Probabilistic Turing machine

Probabilistic Turing machines allow for each state and each input two (or equivalently, finitely many ) possible transitions, one of which in the execution - expressed intuitive - one is selected at random, and are used for theoretical description of randomized algorithms.

Quantum Turing machine

Quantum Turing machines are used in quantum computer science as an abstract machine models for the theoretical description of the possibilities of quantum computers. Quantum circuits are to be mentioned in this context as another popular model.

Persistent Turing machine

To interactive models to be represented by a Turing machine (in the sense of " models with memory" ), is an extension of the same necessary to give this memory.

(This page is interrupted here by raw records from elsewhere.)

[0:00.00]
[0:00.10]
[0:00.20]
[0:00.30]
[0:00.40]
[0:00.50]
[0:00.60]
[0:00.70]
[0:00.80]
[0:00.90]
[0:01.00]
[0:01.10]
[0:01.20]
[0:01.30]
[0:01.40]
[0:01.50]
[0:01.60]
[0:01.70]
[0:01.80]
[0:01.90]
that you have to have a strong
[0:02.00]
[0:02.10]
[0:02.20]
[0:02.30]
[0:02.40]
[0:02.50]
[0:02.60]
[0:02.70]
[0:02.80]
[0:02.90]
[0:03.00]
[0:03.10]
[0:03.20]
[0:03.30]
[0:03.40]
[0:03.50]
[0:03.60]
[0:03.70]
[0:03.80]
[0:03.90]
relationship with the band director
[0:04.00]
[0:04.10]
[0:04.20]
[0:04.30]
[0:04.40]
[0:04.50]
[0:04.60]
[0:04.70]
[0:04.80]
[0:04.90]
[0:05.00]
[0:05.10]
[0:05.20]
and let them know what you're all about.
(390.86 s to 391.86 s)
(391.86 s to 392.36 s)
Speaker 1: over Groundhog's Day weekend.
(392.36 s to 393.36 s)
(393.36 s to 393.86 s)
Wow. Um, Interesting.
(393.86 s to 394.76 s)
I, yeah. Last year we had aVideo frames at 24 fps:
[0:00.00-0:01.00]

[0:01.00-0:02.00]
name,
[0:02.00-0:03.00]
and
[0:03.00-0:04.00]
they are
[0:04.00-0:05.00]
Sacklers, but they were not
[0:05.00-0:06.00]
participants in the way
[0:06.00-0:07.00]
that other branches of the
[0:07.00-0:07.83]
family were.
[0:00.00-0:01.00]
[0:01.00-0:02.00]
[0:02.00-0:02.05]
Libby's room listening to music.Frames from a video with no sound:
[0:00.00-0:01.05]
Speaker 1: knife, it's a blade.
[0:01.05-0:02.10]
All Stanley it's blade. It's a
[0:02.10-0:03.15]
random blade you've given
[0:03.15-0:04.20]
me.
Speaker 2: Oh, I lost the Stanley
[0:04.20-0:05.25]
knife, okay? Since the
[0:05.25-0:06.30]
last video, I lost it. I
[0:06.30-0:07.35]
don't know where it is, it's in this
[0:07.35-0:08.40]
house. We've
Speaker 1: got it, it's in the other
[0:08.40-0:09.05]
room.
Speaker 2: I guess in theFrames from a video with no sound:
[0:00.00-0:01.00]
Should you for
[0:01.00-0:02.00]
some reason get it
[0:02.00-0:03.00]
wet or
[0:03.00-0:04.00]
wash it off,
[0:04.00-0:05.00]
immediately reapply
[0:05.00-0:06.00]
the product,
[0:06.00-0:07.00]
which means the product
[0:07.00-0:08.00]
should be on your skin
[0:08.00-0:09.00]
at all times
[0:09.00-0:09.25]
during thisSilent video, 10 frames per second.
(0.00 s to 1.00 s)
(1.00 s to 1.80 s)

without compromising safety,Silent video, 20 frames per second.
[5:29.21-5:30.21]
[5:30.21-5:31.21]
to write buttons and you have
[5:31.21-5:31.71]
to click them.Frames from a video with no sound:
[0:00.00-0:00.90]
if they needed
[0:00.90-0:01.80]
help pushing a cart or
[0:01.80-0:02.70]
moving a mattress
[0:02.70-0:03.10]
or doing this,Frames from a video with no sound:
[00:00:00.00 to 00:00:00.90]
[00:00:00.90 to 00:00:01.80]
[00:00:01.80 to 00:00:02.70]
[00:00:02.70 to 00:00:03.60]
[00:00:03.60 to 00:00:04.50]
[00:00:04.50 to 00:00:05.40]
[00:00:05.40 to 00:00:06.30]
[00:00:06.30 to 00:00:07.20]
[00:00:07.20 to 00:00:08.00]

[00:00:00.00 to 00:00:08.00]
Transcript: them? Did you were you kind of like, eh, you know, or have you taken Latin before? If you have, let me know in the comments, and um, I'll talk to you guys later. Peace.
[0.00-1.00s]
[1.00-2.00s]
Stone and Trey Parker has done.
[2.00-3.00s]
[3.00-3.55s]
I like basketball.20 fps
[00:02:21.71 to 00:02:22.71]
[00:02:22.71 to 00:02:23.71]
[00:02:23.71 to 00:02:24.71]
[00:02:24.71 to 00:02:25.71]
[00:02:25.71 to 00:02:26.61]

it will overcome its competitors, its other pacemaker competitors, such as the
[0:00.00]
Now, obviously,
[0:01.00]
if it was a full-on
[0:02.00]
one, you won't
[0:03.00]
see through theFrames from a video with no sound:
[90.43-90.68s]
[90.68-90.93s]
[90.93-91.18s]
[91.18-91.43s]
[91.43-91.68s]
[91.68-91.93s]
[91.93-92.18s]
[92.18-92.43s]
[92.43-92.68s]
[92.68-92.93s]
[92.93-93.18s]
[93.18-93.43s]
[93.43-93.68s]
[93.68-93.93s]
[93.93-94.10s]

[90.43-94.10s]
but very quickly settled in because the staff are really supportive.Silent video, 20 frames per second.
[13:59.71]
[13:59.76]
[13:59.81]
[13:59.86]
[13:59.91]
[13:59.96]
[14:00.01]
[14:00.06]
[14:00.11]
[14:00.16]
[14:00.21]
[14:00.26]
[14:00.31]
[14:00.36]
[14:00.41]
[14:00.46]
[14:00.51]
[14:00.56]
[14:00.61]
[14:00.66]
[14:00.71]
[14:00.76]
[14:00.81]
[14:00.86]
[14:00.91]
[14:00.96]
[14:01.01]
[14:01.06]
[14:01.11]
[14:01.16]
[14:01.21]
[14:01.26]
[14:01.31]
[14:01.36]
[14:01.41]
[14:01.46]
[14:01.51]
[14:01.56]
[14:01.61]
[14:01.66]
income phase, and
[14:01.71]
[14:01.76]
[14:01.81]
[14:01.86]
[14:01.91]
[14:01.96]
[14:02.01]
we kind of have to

According to the definition ( Goldin et al, 2003. Turing Machines, Transition Systems and Interaction ) is a persistent Turing machine (PTM ) is a nondeterministic 3- tape Turing machine with an input, a labor and an output tape. The input is processed on the working tape and only after processing is complete, enter the results on the output tape back in the "Environment". Then you can re-enter from the environment are processed. Between two steps, the contents of the work tape remain as "memory".

Relationship between a Turing machine and a formal language

Accepted language

A Turing machine accepts a language when it merges with the input of each word after finitely many steps to a defined final state ( "holds" ) and input of each word in a different state or is not holding.

A language is said to be recursively enumerable or semientscheidbar (type 0, the Chomsky hierarchy ), if there is a Turing machine that accepts.

Decidable language

Accepts a Turing machine is a language and keeps them in addition to all entries that do not belong to this language, as decided by the Turing machine that language.

A language is recursive or decidable if and only if there exists a Turing machine that decides L.